L'appello è fondato - stabilisce il Consiglio di Stato -.
"E' errato l'assunto del Ministero appellato che afferma la competenza regionale, e non dello Stato, sulla istanza per l'autorizzazione all'esercizio di servizio pubblico di trasporti con autobus, essendo chiara, al contrario, la definizione di legge nel senso che i trasporti che collegano più di due regioni, come nella specie, sono di interesse (e di competenza) nazionale - si legge nella decisione -.
In particolare, sono servizi interregionali di competenza statale, ai sensi dell'articolo 2 della legge 285 del 2005, i servizi di trasporto di persone effettuati su strada mediante autobus che si svolgono in modo continuativo o periodico su un percorso che collega più di due regioni, ai sensi dell'articolo 3, comma 1, lettera c) del decreto legislativo 19 novembre 1997, n.422.
Quest'ultima disposizione prevede proprio che costituiscono servizi pubblici di trasporto nazionale le linee interregionali che collegano più di due regioni".
"Al contrario, l'articolo 1, comma 2 del D.Lgs.422 del 1997 prevede che sono servizi pubblici di trasporto regionale e locale i servizi di trasporto che non rientrano tra quelli di interesse nazionale tassativamente indicati dall'art. 3 (sono per esempio regionali i servizi pubblici di trasporto che collegano solo due regioni tra di loro).

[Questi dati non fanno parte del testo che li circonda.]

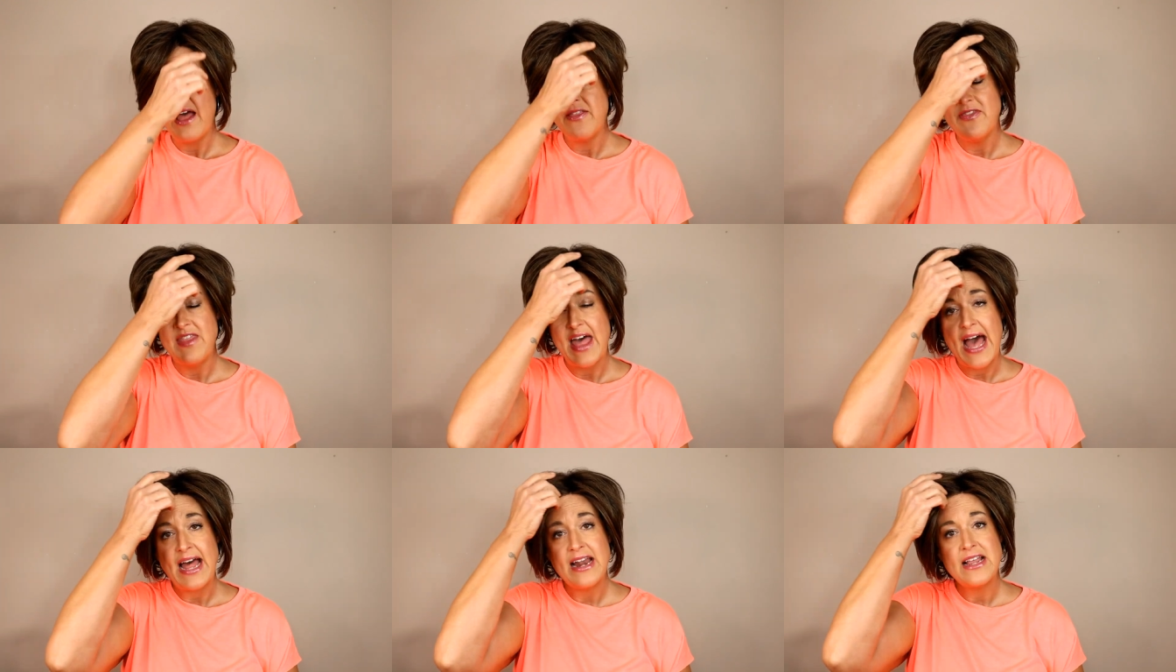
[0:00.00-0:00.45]

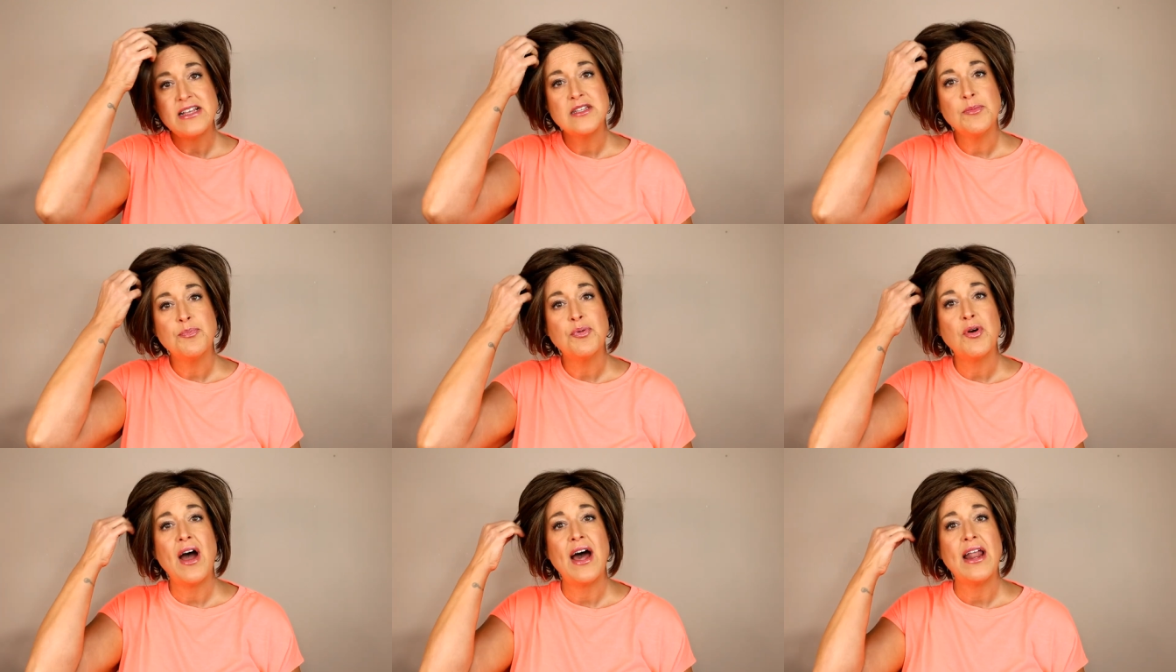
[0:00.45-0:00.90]
And that
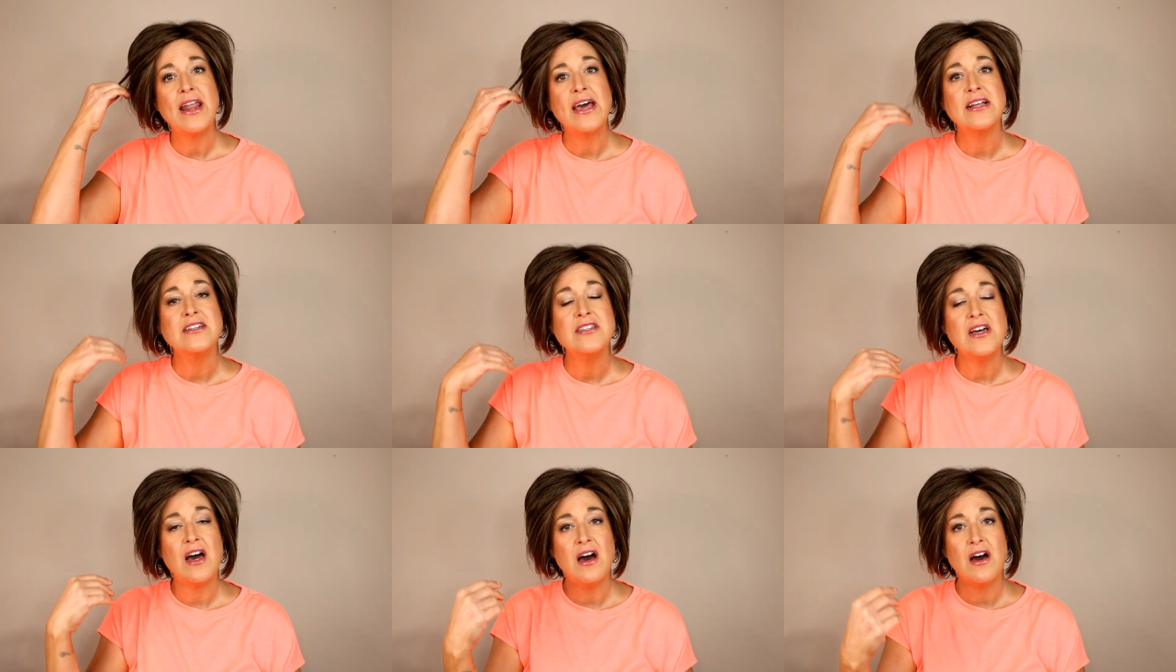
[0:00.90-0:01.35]
is a
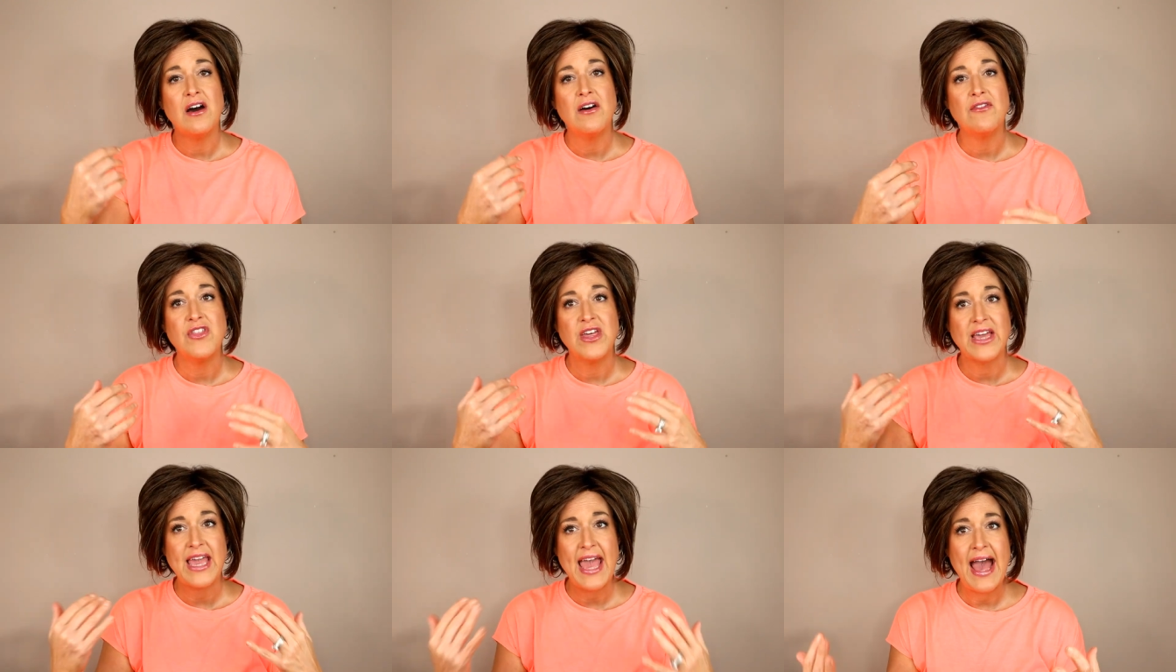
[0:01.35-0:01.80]
product
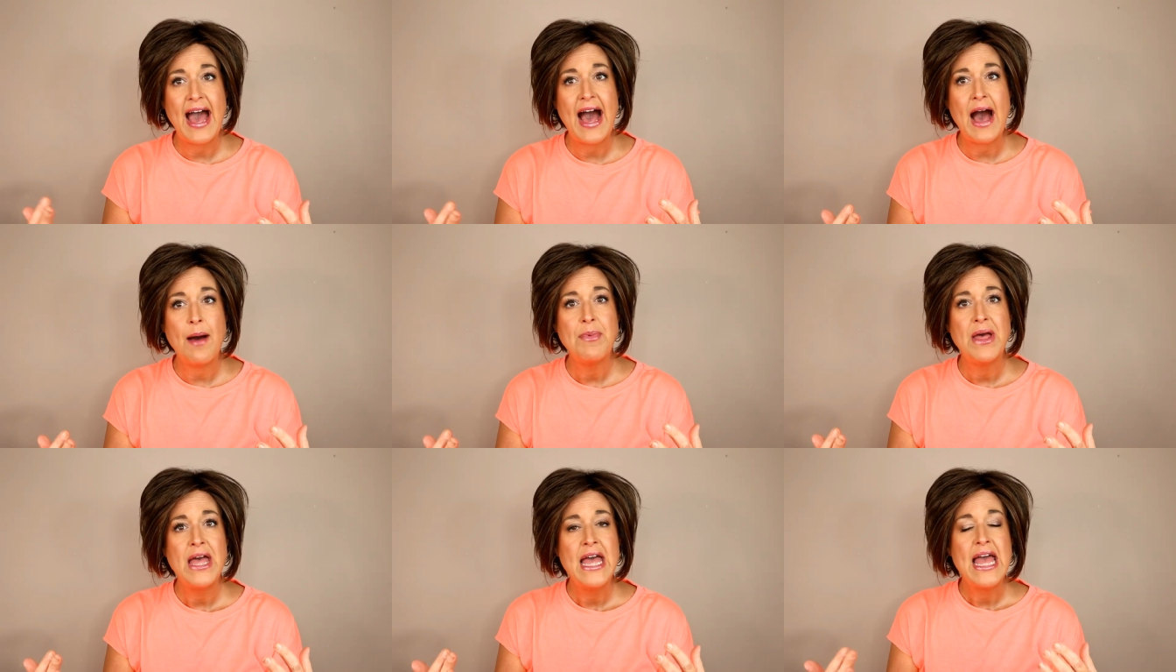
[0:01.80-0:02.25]
of the
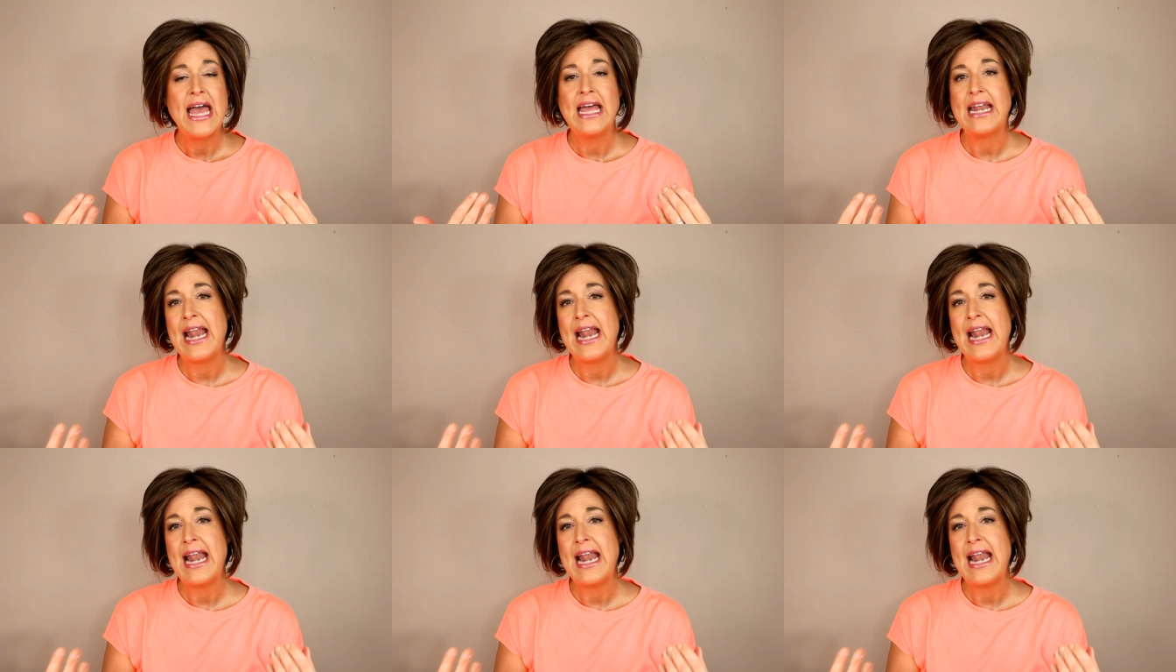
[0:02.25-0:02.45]
cap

I servizi di linea effettuati con autobus che collegano più di due regioni sono di competenza statale.
Non si può però ritenere che il collegamento che interessa più di due regioni, come nella specie, non debba ammettere fermate intermedie di alcun tipo, e dovrebbe avere solo una località di partenza e una di arrivo, perché tali limitazioni (quale quella della previsione o meno di fermate intermedie nel collegare tre regioni tra loro) non sono comprese nelle disposizioni richiamate, che prevedono semplicemente che il servizio di trasporto pubblico (diretto al pubblico) di linea interregionale che collega più di due regioni sia di interesse (e competenza) statale.
Anzi, al contrario, qualora il servizio di trasporto pubblico tra tre regioni comprenda anche fermate intermedie nella regione intermedia (fermate che il provvedimento ministeriale impugnato suggeriva di eliminare in una nuova istanza) non vi è dubbio che si verta in situazione di collegamento che riguarda almeno tre regioni tra loro e quindi di competenza statale".